On Wednesday 28 September the Council of Ministers definitively approved three legislative decrees to implement the reform of civil and criminal justice and the trial office. Just after the last general elections, at the end of Mario Draghi’s government, the Cartabia reform has come to an end.
As far as the civil trial is concerned, the main features of the reform can be summarised as follows:
general obligation of telematic filing of introductory and endoprocedural briefs before all judicial offices, including Justice of the Peace and the Court of Cassation, unless there are specific reasons for the Judge to authorise paper filing or the digital system is not functioning and there is a reason of urgency;
exchange of pleadings for the identification of the scope of thema decidendum and probandum before the first hearing, thus allowing the judge to both make an assessment on the evidence required for the decision yet at the first hearing and fix the hearing schedule;
introduction of provisional orders granting or rejecting the claim, no longer challengeable if not appealed or in case the appeal is rejected;
increase of the general value limit of the jurisdiction of the Justice of the Peace;
strengthening of mediation and assisted negotiation;
immediate oral discussion of the case in the event that the second instance court finds the appeal inadmissible or manifestly unfounded;
establishment of the Court for persons, minors and families.
On the other hand, the operation of simplifying the ordinary procedure and reducing special proceedings has remained substantially unfinished.

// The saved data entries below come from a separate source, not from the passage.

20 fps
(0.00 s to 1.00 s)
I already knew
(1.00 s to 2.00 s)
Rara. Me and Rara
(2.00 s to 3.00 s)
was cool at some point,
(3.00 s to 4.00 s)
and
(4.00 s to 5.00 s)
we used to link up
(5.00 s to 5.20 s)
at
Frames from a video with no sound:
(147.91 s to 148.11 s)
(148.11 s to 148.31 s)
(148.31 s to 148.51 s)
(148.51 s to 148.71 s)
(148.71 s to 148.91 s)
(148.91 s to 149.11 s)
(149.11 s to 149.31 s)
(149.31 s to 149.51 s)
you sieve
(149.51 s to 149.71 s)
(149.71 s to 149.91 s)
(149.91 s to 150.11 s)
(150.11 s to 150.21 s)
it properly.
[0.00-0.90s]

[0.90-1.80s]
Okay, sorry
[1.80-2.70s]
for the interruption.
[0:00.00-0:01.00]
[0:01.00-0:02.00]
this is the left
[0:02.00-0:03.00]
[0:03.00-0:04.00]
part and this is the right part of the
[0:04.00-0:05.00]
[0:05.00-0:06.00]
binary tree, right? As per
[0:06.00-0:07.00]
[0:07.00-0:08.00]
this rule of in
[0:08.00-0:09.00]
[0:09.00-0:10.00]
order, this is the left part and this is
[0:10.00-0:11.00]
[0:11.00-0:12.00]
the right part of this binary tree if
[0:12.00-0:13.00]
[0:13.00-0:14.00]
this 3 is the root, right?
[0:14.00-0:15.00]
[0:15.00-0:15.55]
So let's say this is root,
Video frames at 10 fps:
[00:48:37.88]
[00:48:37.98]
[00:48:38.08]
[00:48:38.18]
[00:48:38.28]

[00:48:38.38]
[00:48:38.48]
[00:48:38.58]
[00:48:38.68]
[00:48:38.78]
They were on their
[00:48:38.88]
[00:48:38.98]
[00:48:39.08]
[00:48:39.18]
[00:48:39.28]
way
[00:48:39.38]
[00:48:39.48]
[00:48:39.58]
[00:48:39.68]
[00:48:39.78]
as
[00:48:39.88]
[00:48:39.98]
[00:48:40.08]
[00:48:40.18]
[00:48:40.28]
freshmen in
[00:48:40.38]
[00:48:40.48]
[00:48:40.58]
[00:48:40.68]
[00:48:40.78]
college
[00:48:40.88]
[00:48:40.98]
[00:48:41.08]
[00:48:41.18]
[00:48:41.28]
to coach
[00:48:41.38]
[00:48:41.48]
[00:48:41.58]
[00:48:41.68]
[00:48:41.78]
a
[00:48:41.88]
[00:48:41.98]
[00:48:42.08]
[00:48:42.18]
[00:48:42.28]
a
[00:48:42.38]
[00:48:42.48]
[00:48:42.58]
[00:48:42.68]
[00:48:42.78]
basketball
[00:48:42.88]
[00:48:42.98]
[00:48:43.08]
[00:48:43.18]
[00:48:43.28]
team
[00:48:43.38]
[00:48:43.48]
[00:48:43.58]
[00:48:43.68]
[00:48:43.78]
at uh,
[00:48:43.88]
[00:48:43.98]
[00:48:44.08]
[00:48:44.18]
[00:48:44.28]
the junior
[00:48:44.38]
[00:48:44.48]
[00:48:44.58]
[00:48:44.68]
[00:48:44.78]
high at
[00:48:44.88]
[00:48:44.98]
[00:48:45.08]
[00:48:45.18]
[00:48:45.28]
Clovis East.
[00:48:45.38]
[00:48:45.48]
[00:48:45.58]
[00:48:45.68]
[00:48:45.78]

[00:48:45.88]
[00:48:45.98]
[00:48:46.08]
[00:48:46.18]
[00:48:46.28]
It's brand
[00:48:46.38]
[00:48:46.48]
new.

The Italian Bar Association immediately reacted to the news of the approval of the decrees, expressing growing concern over the risk that the reform might go in the opposite direction to the need for simplification and effective allocation of economic resources identified by the National Recovery and Resilience Plan and even fearing an extension of procedural times.
Unlike the Bar Association, the Supreme Judicial Council recently expressed an overall positive judgment on the reform, though raising some perplexities, especially with regard to the missed opportunity to carry out an exhaustive reconnaissance of the several special proceedings currently in force, with the aim of standardising and substantially reducing them.
Nevertheless, the actual usefulness in achieving the objectives of modernisation and the efficiency of our judicial system will be assessed only once the reform will enter into force.